American references call it "Mannlicher–Carcano" or "Mauser–Parravicino"; the en-bloc magazine system resembles Ritter von Mannlicher's designs, and Carcano and Parravicino were involved in development, In Italy it is known as Modello 1891, M91, or "il novantuno" ("the ninety-one").

Those early Vetterli rifles were sometimes rebarreled to 6.5 Carcano valiber in the early 20th century.
 
The Italian Carcano rifle starting with the Series 1891 were monolithic bolts (locking lugs integral with the bolt body head) like the early 1890s Mausers. I have owned a Carcano 91/41 rifle and currently own a 91/38 short rifle. The bolt head is not separate like the Lee-Enfield or Mosin rifles.

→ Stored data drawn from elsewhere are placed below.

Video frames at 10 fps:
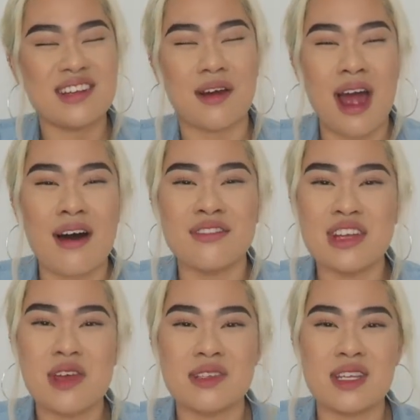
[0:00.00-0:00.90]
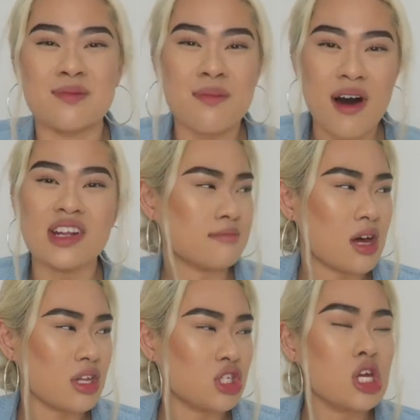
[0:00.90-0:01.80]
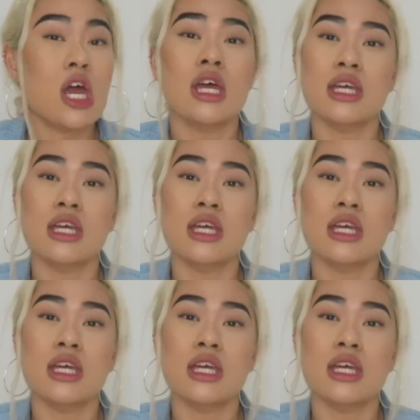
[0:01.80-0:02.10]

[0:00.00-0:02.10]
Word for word: don't have to use as much much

American references call it "Mannlicher–Carcano" or "Mauser–Parravicino"; the en-bloc magazine system resembles Ritter von Mannlicher's designs, and Carcano and Parravicino were involved in development, In Italy it is known as Modello 1891, M91, or "il novantuno" ("the ninety-one").

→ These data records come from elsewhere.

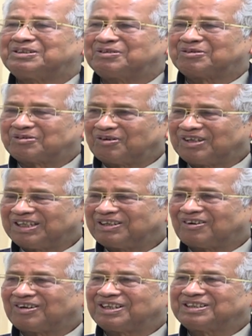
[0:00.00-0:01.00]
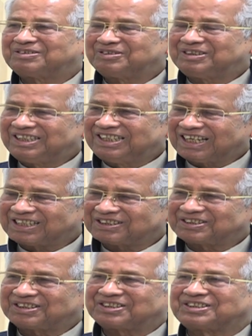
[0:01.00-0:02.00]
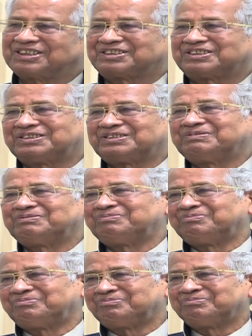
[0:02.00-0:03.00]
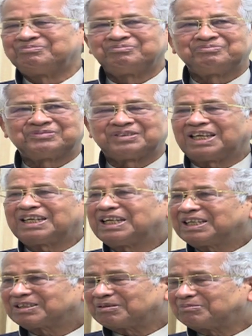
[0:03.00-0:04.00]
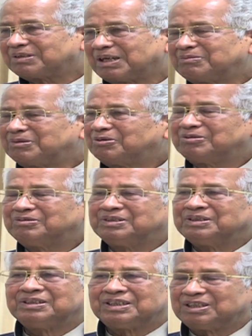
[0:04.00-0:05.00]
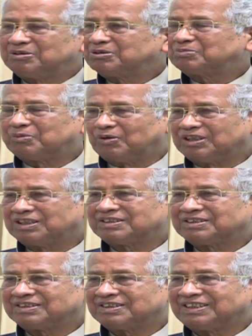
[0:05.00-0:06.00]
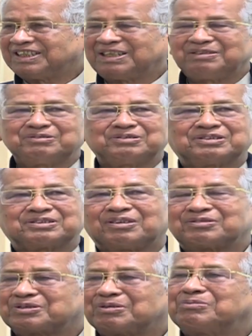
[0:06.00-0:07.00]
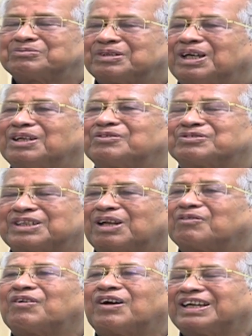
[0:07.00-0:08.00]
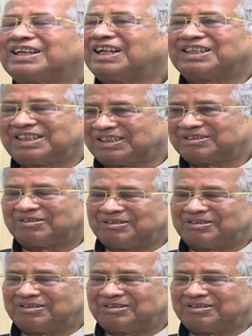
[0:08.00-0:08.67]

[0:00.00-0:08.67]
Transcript: only knowledge, with their assistance. And they sometimes don't use police, they use some Al-Salva and others.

Those early Vetterli rifles were sometimes rebarreled to 6.5 Carcano valiber in the early 20th century.

You are right that Carcanos have a monolithic bolt body so I edited that, I am so used to typing Carcano after Mannlichers that I conflated the two which use the clip feeding system but have different bolts--I was thinking about the Steyr M95's when I wrote that.